- YOUR TASK: Reproduce the data exactly and drop any pictures it holds.

- MATERIAL PROVIDED:

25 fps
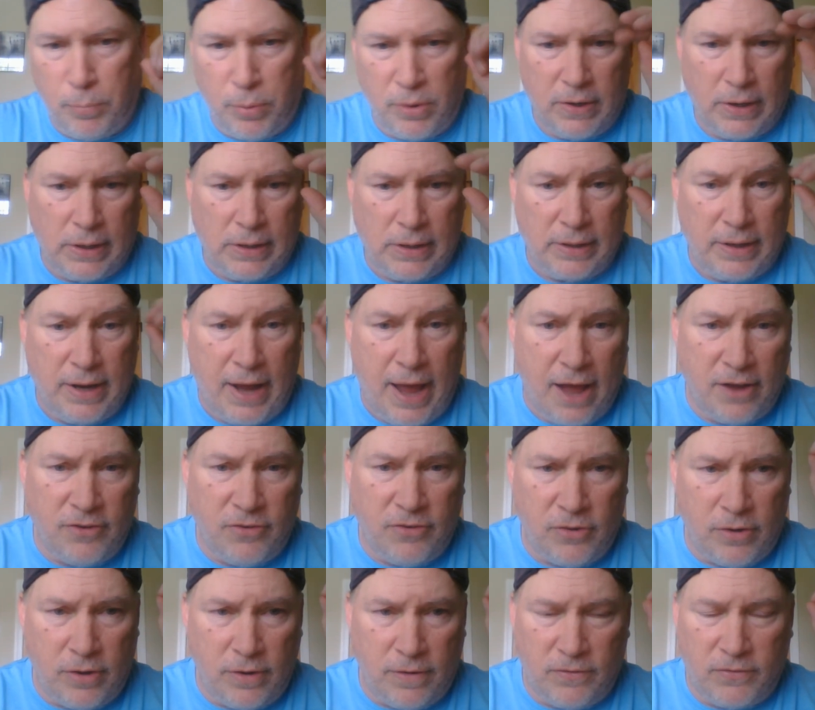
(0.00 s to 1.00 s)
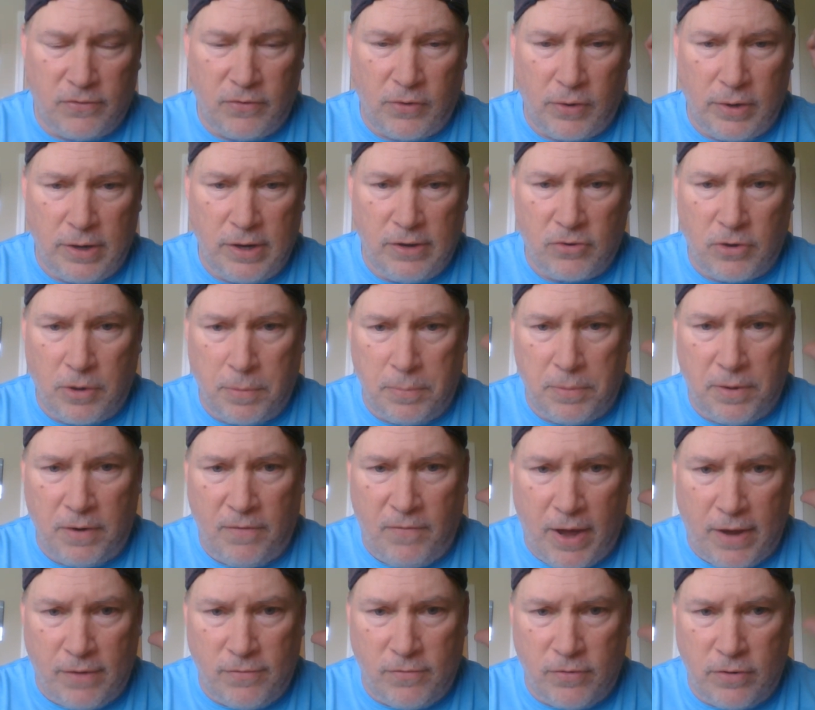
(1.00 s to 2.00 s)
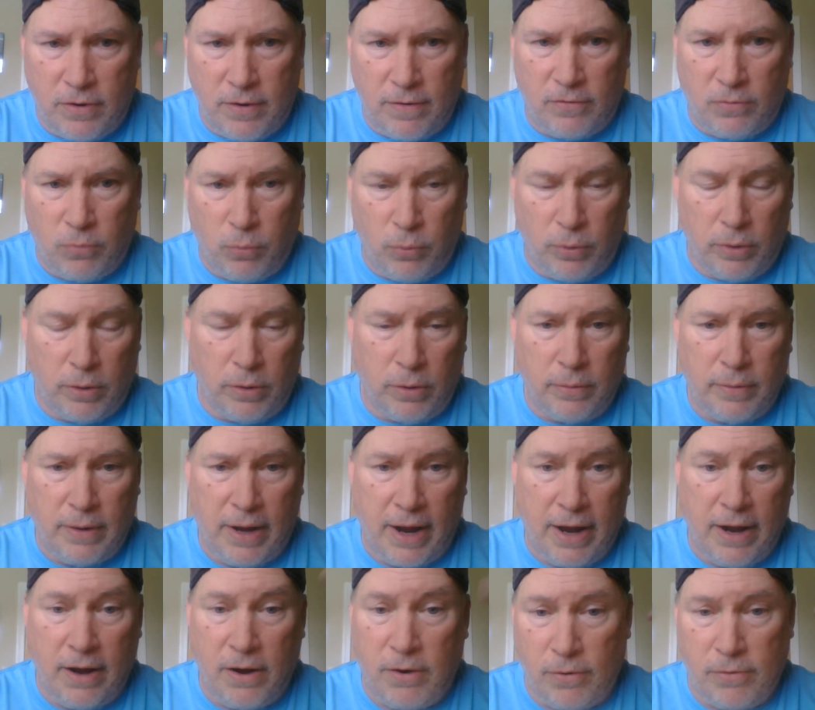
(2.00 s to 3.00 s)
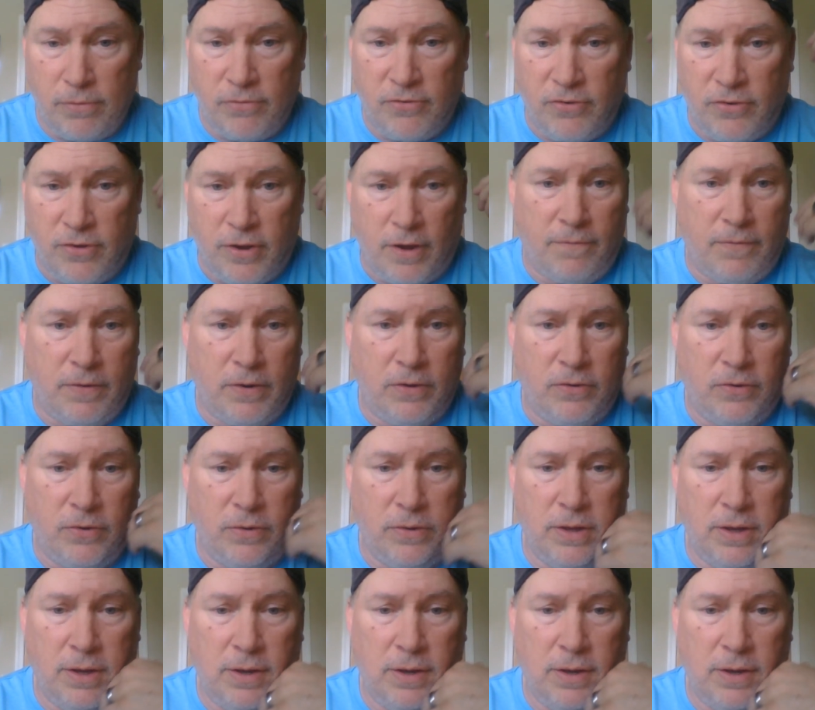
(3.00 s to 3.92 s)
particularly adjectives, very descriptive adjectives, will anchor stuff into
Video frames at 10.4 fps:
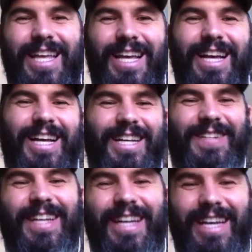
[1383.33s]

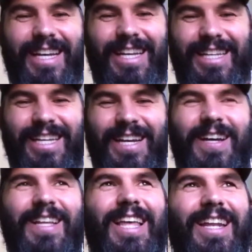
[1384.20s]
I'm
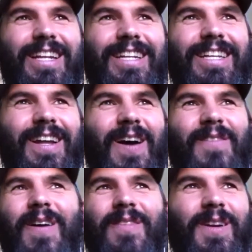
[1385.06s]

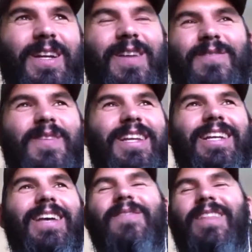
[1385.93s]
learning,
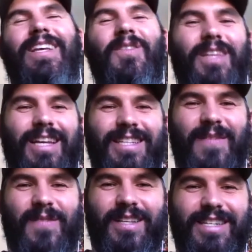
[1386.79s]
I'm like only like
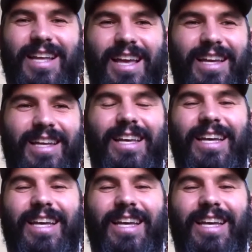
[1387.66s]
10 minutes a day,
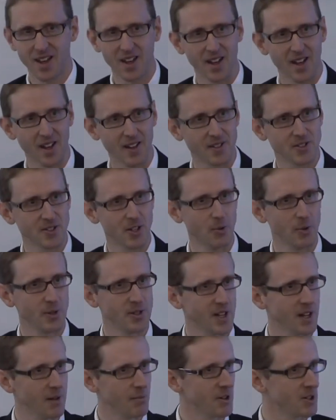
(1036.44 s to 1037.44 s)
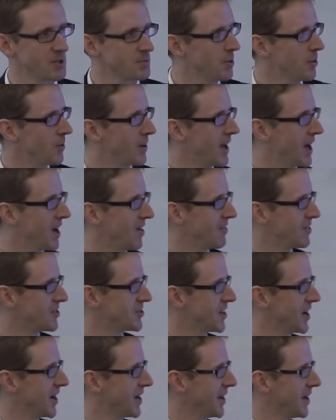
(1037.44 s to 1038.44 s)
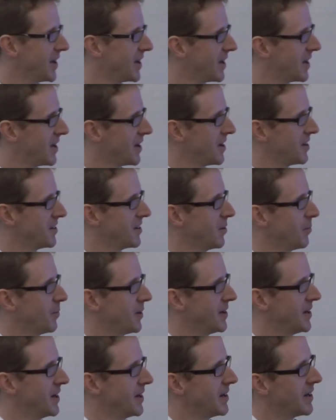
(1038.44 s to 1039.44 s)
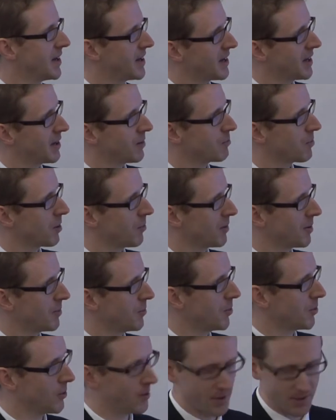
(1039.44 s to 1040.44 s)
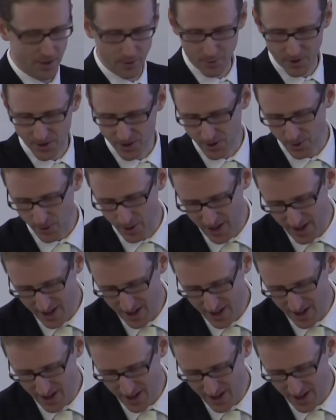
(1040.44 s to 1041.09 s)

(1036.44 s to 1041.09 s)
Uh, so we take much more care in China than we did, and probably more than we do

- OUTPUT BELOW:
25 fps
(0.00 s to 1.00 s)
(1.00 s to 2.00 s)
(2.00 s to 3.00 s)
(3.00 s to 3.92 s)
particularly adjectives, very descriptive adjectives, will anchor stuff into
Video frames at 10.4 fps:
[1383.33s]

[1384.20s]
I'm
[1385.06s]

[1385.93s]
learning,
[1386.79s]
I'm like only like
[1387.66s]
10 minutes a day,
(1036.44 s to 1037.44 s)
(1037.44 s to 1038.44 s)
(1038.44 s to 1039.44 s)
(1039.44 s to 1040.44 s)
(1040.44 s to 1041.09 s)

(1036.44 s to 1041.09 s)
Uh, so we take much more care in China than we did, and probably more than we do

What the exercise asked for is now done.